2. Given now that \(k < 12\), determine whether the crop will fail food safety standards in the long run according to this refined model. In the refined model, it is still assumed that pesticide is added to the crop at a constant rate.
3. Suggest a reason why it might be more realistic to model the addition of pesticide as not being at a constant rate.

17 Two similar species, X and Y , of a small mammal compete for food and habitat. A model of this competition assumes, in a particular area, the following.

• In the absence of the other species, each species would increase at a rate proportional to the number present with the same constant of proportionality in each case.
• The competition reduces the rate of increase of each species by an amount proportional to the number of the other species present.

So if the numbers of species X and Y present at time \(t\) years are \(x\) and \(y\) respectively, the model gives the differential equations \(\frac { d x } { d t } = k x - a y\) and \(\frac { d y } { d t } = k y - b x\),
where \(k , a\) and \(b\) are positive constants.

1. 1. Show that the general solution for \(x\) is \(x = A e ^ { ( k + n ) t } + B e ^ { ( k - n ) t }\), where \(n = \sqrt { a b }\) and \(A\) and \(B\) are arbitrary constants.
   2. Hence find the general solution for \(y\) in terms of \(A , B , k , n , a\) and \(t\). Observations suggest that suitable values for the model are \(k = 0.015 , a = 0.04\) and \(b = 0.01\).

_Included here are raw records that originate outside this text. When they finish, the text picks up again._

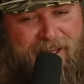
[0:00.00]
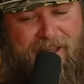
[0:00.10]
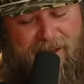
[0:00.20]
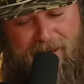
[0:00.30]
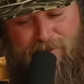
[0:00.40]

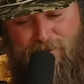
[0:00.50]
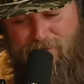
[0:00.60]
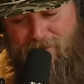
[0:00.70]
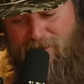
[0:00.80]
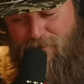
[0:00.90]
And guess
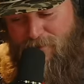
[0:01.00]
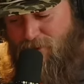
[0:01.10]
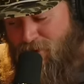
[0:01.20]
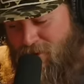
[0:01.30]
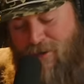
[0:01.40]
who's
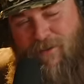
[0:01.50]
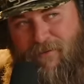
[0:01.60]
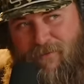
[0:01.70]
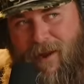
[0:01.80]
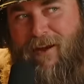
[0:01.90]
just to
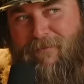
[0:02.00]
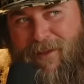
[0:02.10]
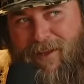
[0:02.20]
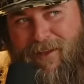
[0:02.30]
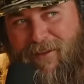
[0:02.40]
the right of
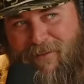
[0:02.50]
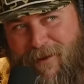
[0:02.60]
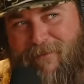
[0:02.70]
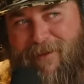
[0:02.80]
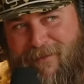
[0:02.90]
me,
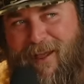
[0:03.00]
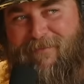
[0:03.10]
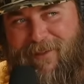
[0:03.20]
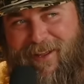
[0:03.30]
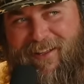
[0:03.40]
right
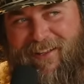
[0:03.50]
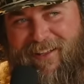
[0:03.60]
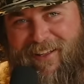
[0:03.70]
behind me?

You should use these values in the rest of this question.
2. When \(t = 0\), the numbers present of species X and Y in this area are \(x _ { 0 }\) and \(y _ { 0 }\) respectively.
   1. Show that \(\mathrm { x } = \frac { 1 } { 2 } \left( \mathrm { x } _ { 0 } - 2 \mathrm { y } _ { 0 } \right) \mathrm { e } ^ { 0.035 \mathrm { t } } + \frac { 1 } { 2 } \left( \mathrm { x } _ { 0 } + 2 \mathrm { y } _ { 0 } \right) \mathrm { e } ^ { - 0.005 \mathrm { t } }\).
   2. Hence show that \(y = \frac { 1 } { 4 } \left( x _ { 0 } + 2 y _ { 0 } \right) e ^ { - 0.005 t } - \frac { 1 } { 4 } \left( x _ { 0 } - 2 y _ { 0 } \right) e ^ { 0.035 t }\).
3. Use initial values \(x _ { 0 } = 500\) and \(y _ { 0 } = 300\) with the results in part (b) to determine what the model predicts for each of the following questions.
   1. What numbers of each species will be present after 25 years?
   2. In this question you must show detailed reasoning. When will the numbers of the two species be equal?
   3. Does either species ever disappear from the area? Justify your answer.
4. Different initial values will apply in other areas where the two species compete, but previous studies indicate that one species or the other will eventually dominate in any given area.
   1. Identify a relationship between \(x _ { 0 }\) and \(y _ { 0 }\) where the model does not predict this outcome.
   2. Explain what the model predicts in the long term for this exceptional case.

14 Solve the simultaneous differential equations \(\frac { \mathrm { d } x } { \mathrm {~d} t } + 2 x = 4 y , \quad \frac { \mathrm {~d} y } { \mathrm {~d} t } + 3 x = 5 y\),
given that when \(t = 0 , x = 0\) and \(y = 1\).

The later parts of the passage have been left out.